Both the selectmen and the Transfer Station Committee members discussed ways to inform residents about alternative legal disposal places (which probably charge fees), so hazardous wastes will not be combined with mixed waste or dumped into the environment.

Sikora raised the desirability of recycling all batteries, not just big ones. Committee members Ashley Farrington and Karen Hatch think providing separate boxes for small batteries is feasible; they will look into options.

Town Manager Becky Hapgood would like to see the Free for the Taking building reopen in June, but protective measures need to be in place first. She and committee members talked about ways to limit the number of people in and around the building and to limit donations.

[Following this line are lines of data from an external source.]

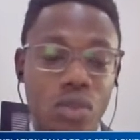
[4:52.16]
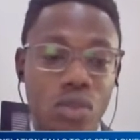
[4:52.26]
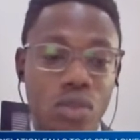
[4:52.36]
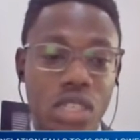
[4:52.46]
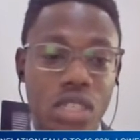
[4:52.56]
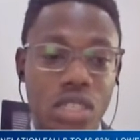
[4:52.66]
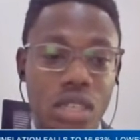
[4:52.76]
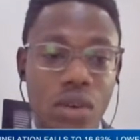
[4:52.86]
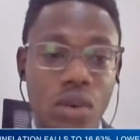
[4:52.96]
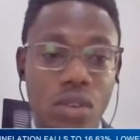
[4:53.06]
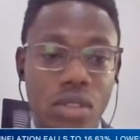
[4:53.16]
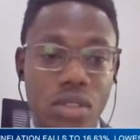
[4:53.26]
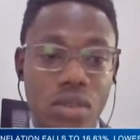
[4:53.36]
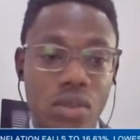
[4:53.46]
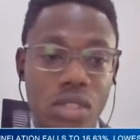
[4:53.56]
changed their
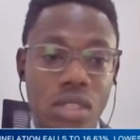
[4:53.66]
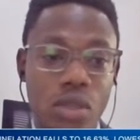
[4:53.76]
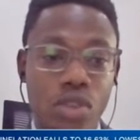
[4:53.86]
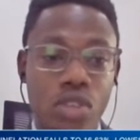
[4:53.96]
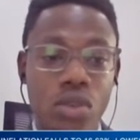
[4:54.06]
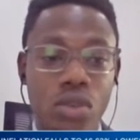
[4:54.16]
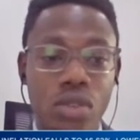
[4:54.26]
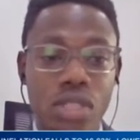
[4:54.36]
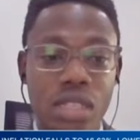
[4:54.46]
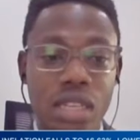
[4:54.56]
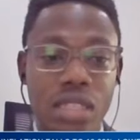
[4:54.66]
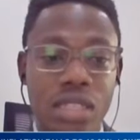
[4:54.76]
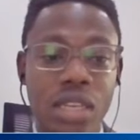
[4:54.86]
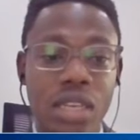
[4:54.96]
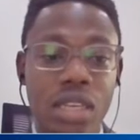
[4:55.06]
course, since. But you notice that
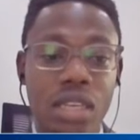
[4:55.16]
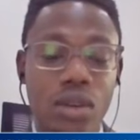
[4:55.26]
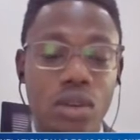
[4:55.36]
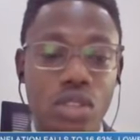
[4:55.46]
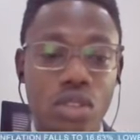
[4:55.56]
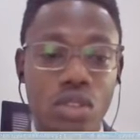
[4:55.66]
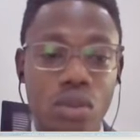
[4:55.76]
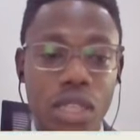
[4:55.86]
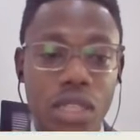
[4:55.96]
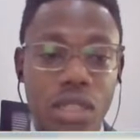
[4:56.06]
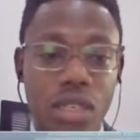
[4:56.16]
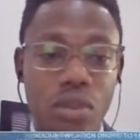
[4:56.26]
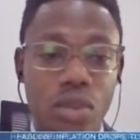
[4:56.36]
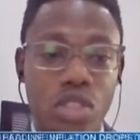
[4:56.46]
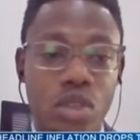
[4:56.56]
they continue to maintain the
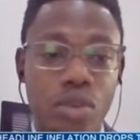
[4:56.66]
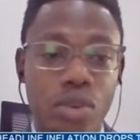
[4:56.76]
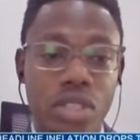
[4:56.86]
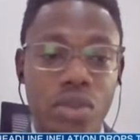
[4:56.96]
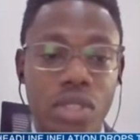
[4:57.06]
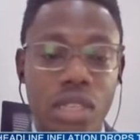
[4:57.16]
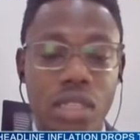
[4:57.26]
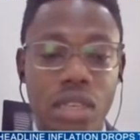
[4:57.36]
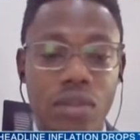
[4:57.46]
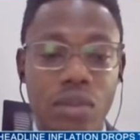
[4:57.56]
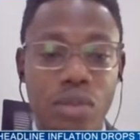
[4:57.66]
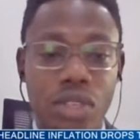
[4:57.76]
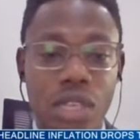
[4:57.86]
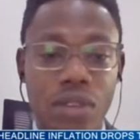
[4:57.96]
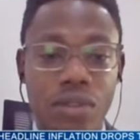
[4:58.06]
monetary policy rate at
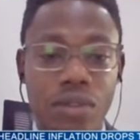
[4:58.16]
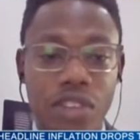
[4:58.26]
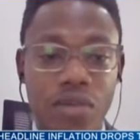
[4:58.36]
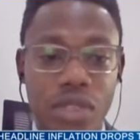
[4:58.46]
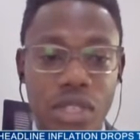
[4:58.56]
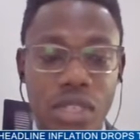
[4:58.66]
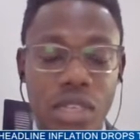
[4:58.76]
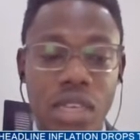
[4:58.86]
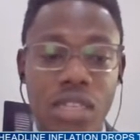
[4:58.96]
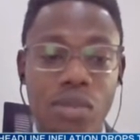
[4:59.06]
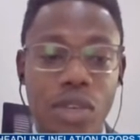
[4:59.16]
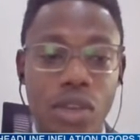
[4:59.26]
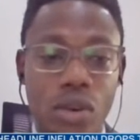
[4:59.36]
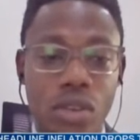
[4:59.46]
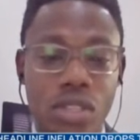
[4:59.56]
11.75%. And that is
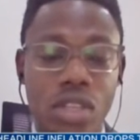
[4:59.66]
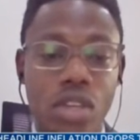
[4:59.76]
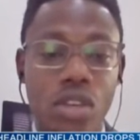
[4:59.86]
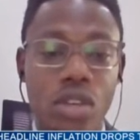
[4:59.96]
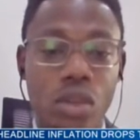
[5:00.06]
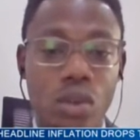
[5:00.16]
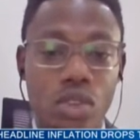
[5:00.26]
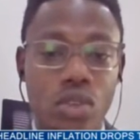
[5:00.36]
because they want to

Hatch, who manages the building, said sometimes so much is dropped off she can’t get in the door until she rearranges things. She proposed no longer accepting clothing, because, she said, people looking through clothing spend more time inside.

Farrington suggested limiting hours, to provide time to sort items without customers; or charging a deposit that people could get back only by reclaiming items no one else had taken.

Sikora approved Hapgood’s idea that she, Farrington, Hatch and Transfer Station Manager Ronald Marois become a subcommittee to propose procedures.

Farrington has already taken on the project of analyzing information from the Radio Frequency Identification system to detect usage patterns, busy and slack times and other useful factors. Palermo resident Chris Diesch, attending at the invitation of Palermo committee member Robert Kurek, volunteered to help; her offer was accepted with enthusiasm.

The RFID system does not identify users by name. It can record how many times the same person comes in, but not who the person is.

The next regular Transfer Station Committee meeting would have fallen on election day, so members tentatively rescheduled it to 8:30 a.m. Wednesday, June 9.